There are different methods of application, especially for simulating brows. Many beginners use the simplest techniques, referred to as the “pointillist” method, applying individual dots of color, which don’t resemble hair in the least. Others fill the brows solid with a single color, which only looks like bad eyebrow pencil. My goal is to create a cosmetic illusion which simulates real hair as closely as possible. So I apply color in a more advanced “hair stroke” method, over a series of applications, using progressively darker colors, to build up a natural looking, hairlike, textural appearance. I want people to look at my clients and say, “Oh, what a beautiful woman,” not “Oh, what unusual makeup.” Also, for male clients, the hair stroke method is the most natural looking and appropriate technique. Be sure to ask your technician which method he or she uses, and look closely at photos of his or her results.


After the procedure

After a procedure, clients vary in how they look and feel. Plan to go home, put a cool pack on the area, and sleep with your head elevated if you can. By the next day, most of my clients look perfectly normal. Aftercare is simple. The technician may apply an antibiotic ointment, such as Bacitracin, although some technicians use only unmedicated ointment to avoid possible allergic reaction to topical antibiotics. You should be told to keep a thin layer of Vaseline or Aquaphor on the area while it heals for five days. Also, you must avoid disturbing the surface skin before it is healed. So you will wash around the area, avoid getting soap on it, blot gently if wet instead of rubbing, and stay away from steam rooms, saunas, tanning beds, chlorine pools and Caribbean vacations for a few days. After that, it’s a good idea to wear a sunscreen, especially on brows, as part of your daily routine. Don’t do the procedure within a few days of an important event, like a wedding.

A month after the procedure, when the old epidermis has been replaced with new, translucent cells, the permanent makeup will look softer and subtler than it did when it was new. Eyeliner which may have looked like liquid liner when you left the office now should look like a soft kohl pencil, because you are seeing the color through diffusing layers of skin cells. Lip color which was bright will be a delicate blush. And brows which looked hard should be much softer looking. This natural process makes your permanent cosmetic enhancement look soft and natural. It’s easy to add more color in subsequent visits, but very hard to remove unwanted color.

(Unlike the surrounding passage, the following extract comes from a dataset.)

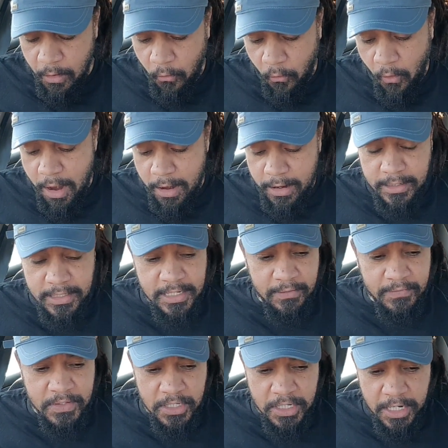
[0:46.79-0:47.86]
runners
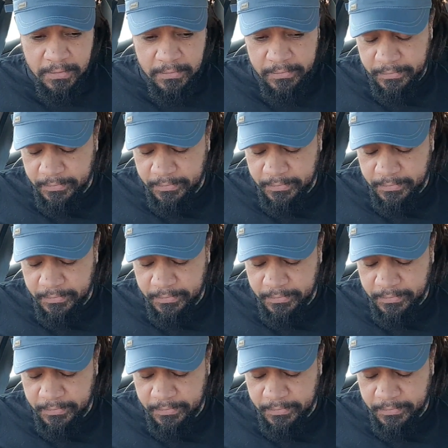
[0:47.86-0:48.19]
I've seen.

These colors, once implanted in the dermal layers of the skin, are permanent, in that they will not run, smear or smudge. But they are subject to fading, gradual absorption by the body, and colors may shift over time. The client’s age, skin thickness, body chemistry and amount of sun exposure all affect the life of permanent makeup. Yellows and reds fade faster than blacks and browns. Especially for alopecia patients, who have no brows or lashes to blend with the permanent makeup and protect it from the sun, color loss will be more noticeable. Color may be stable for as little as a year (especially in sunny climates) or as long as five years. I tell my clients to expect to touch up their permanent cosmetics every two years. That way, it will always look as good as it did when it was first applied. Anyone who tells you that one application is all you will need, or that your permanent makeup will never require any touch ups in the future, is not telling you the truth.

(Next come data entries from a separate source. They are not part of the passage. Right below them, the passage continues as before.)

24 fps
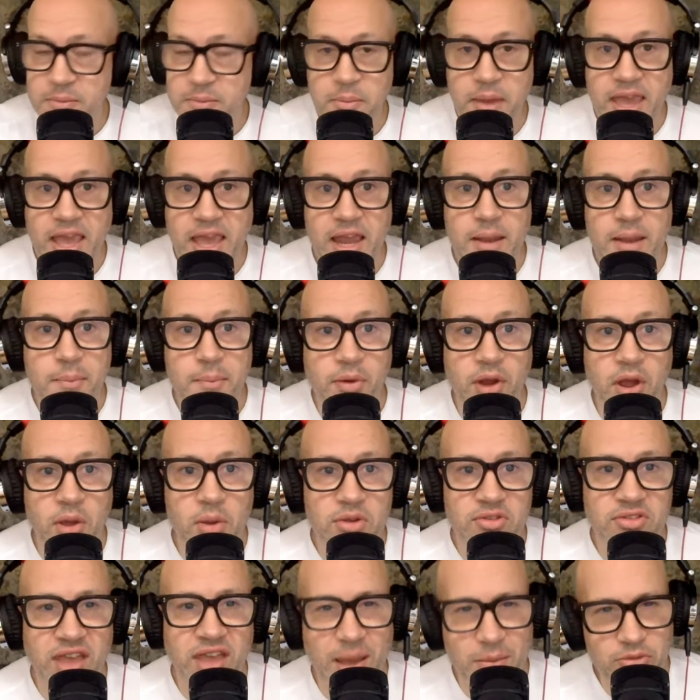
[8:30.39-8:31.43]
making a brew,
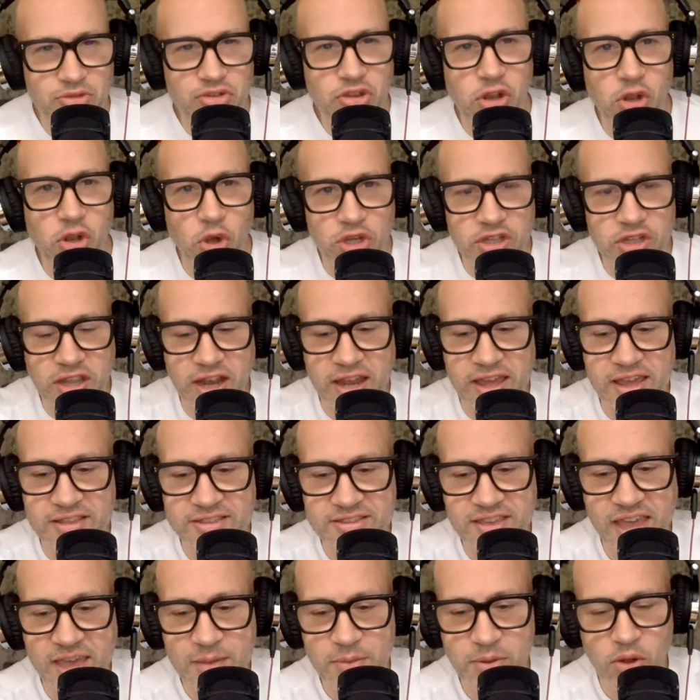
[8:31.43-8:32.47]
and I was like, I'm just going to look at the
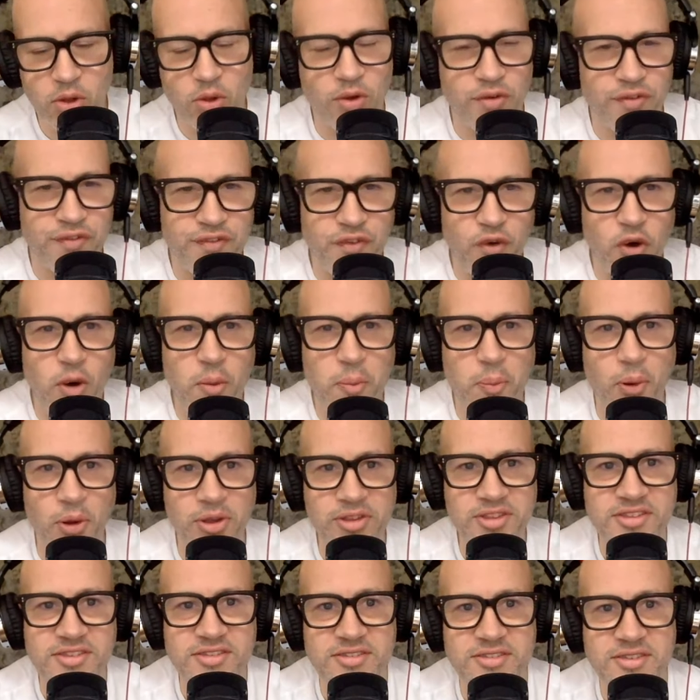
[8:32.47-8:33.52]
league table. Oh, four
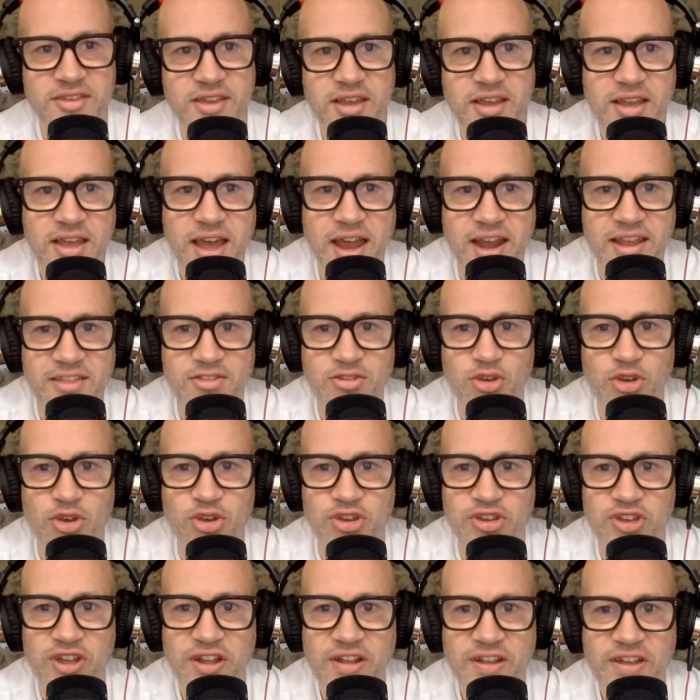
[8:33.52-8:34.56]
points. And mm. it just,
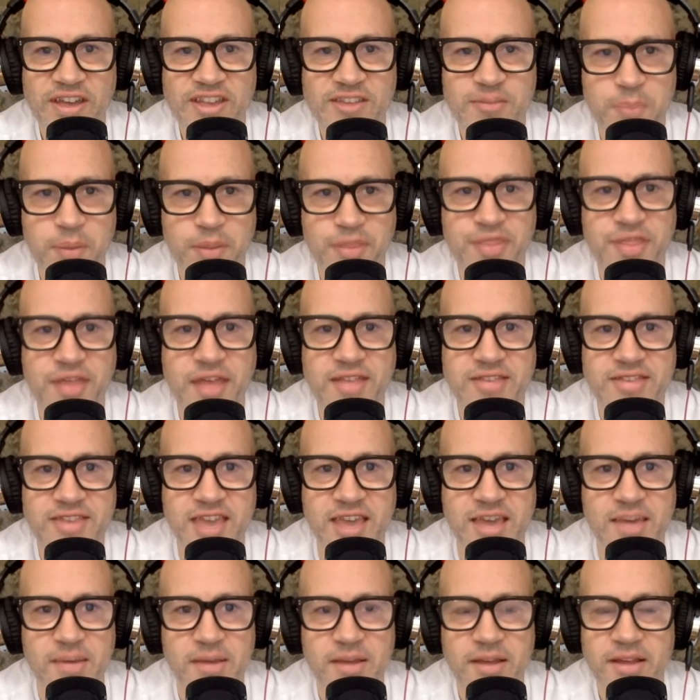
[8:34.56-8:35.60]
it's
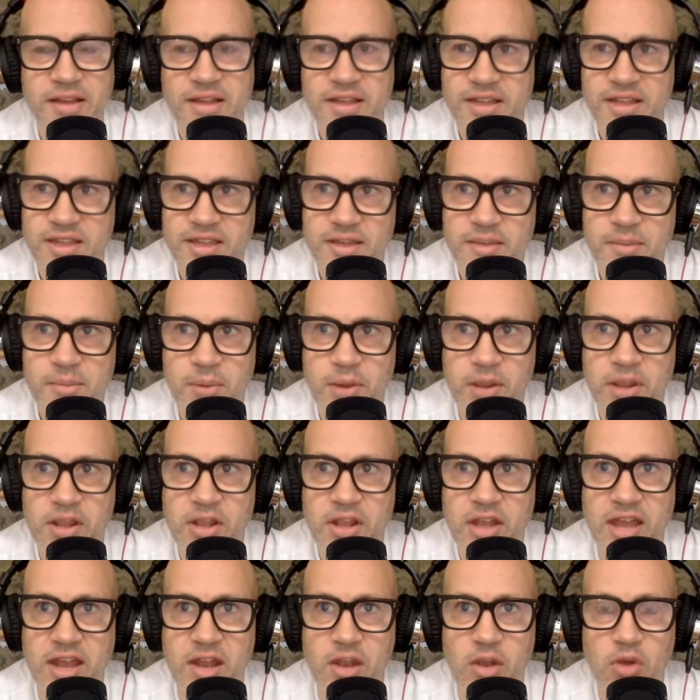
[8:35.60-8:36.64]
pathetic, mm. but it,
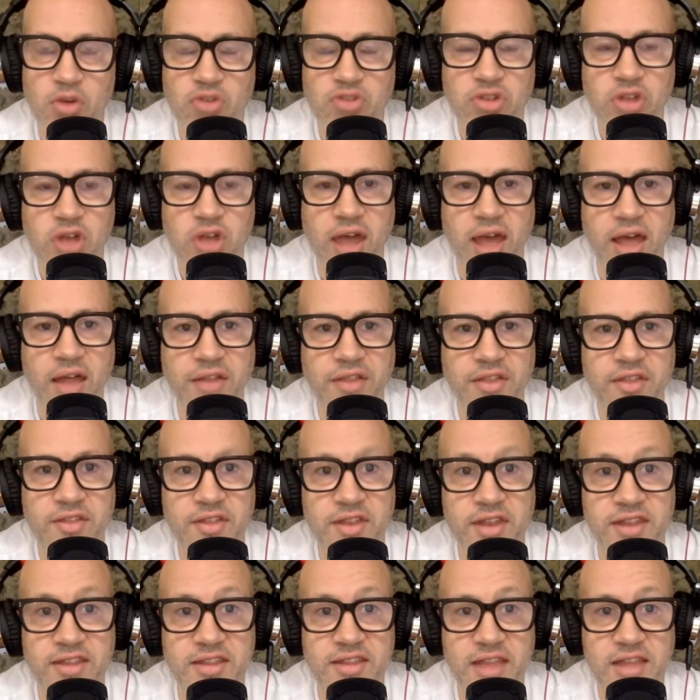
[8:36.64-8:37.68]
it looks a lot healthier
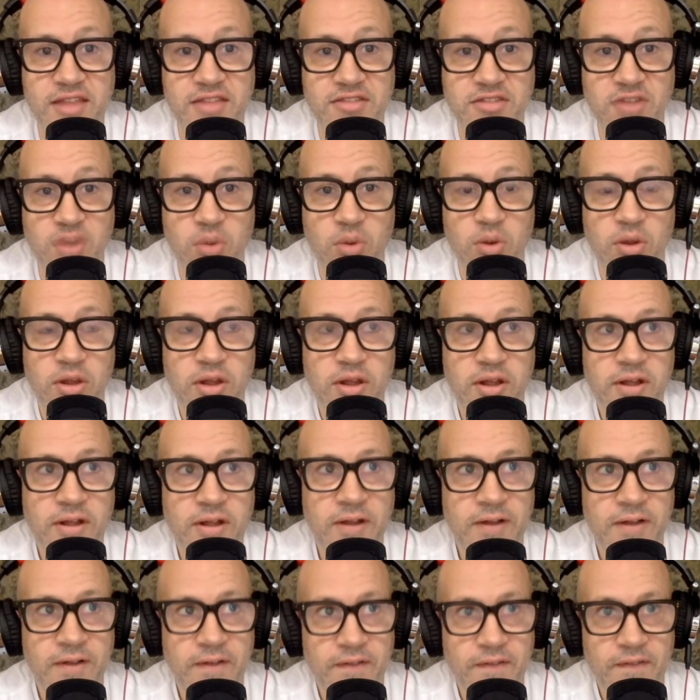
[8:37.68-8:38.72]
than it did. So
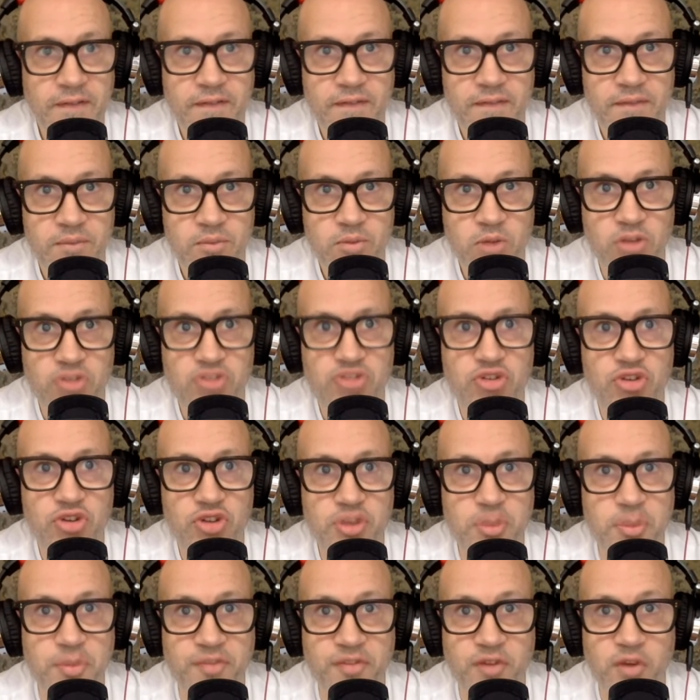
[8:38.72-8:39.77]
not sure
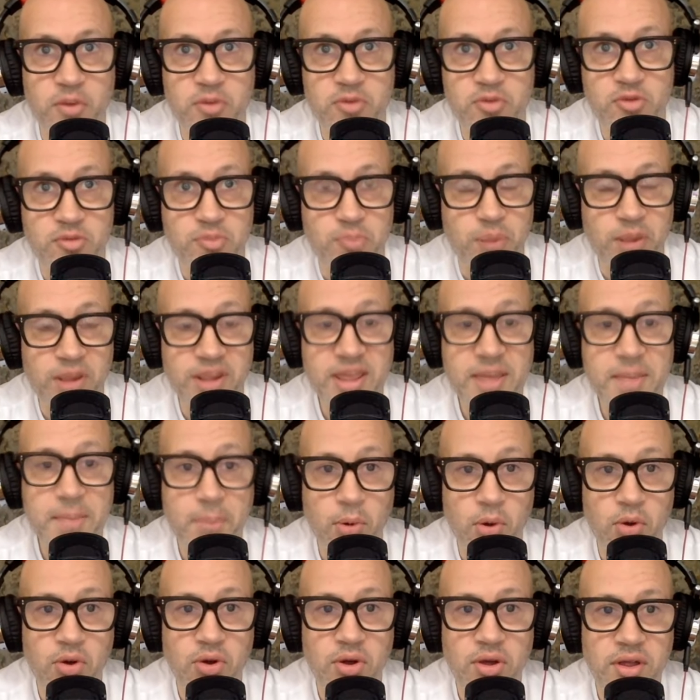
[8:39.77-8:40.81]
the performance was brilliant,
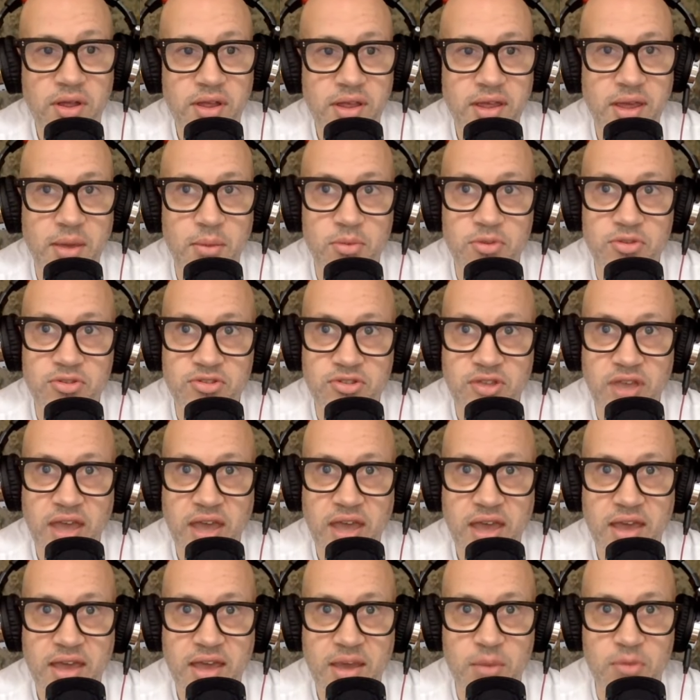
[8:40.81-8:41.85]
but it was,
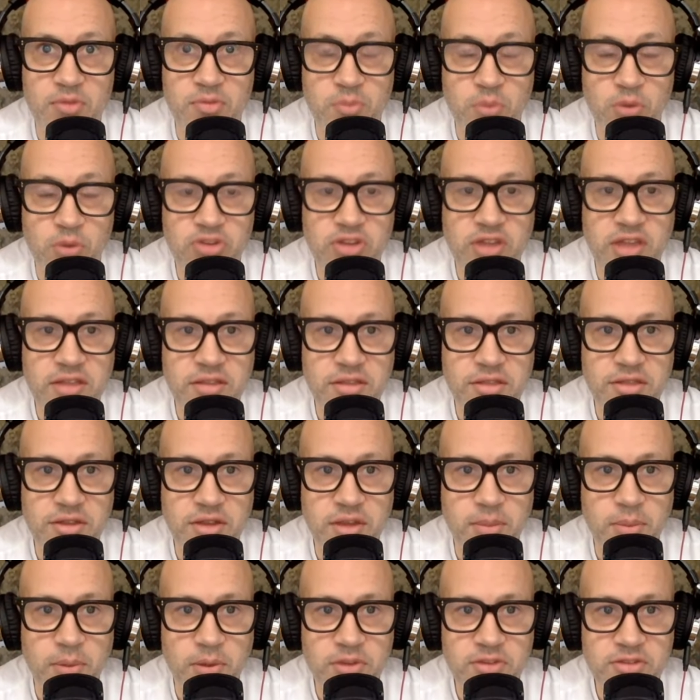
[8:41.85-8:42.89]
uh, it was much needed
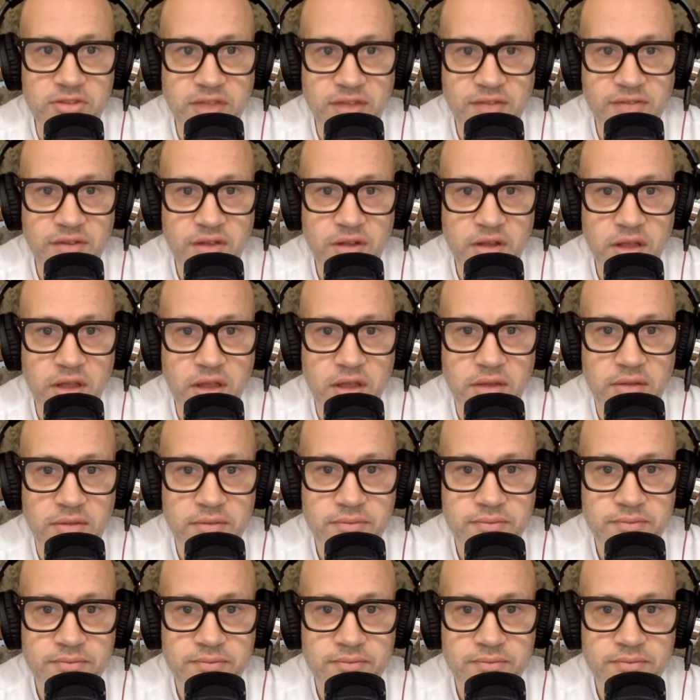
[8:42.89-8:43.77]
three points. Mm. Definitely.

At the same time, removal of unwanted pigment may be extremely difficult. The older methods of tattoo removal required dermabrading the surface of the skin or cutting it out of the skin. Today, new lasers can remove certain colors without cutting or damaging the surrounding skin. But they can’t be used on eye lining, and won’t work if the color contains any titanium dioxide white, which will be turned black by the laser light. So it is important to choose a technician you believe has the skills to apply your permanent cosmetics correctly the first time.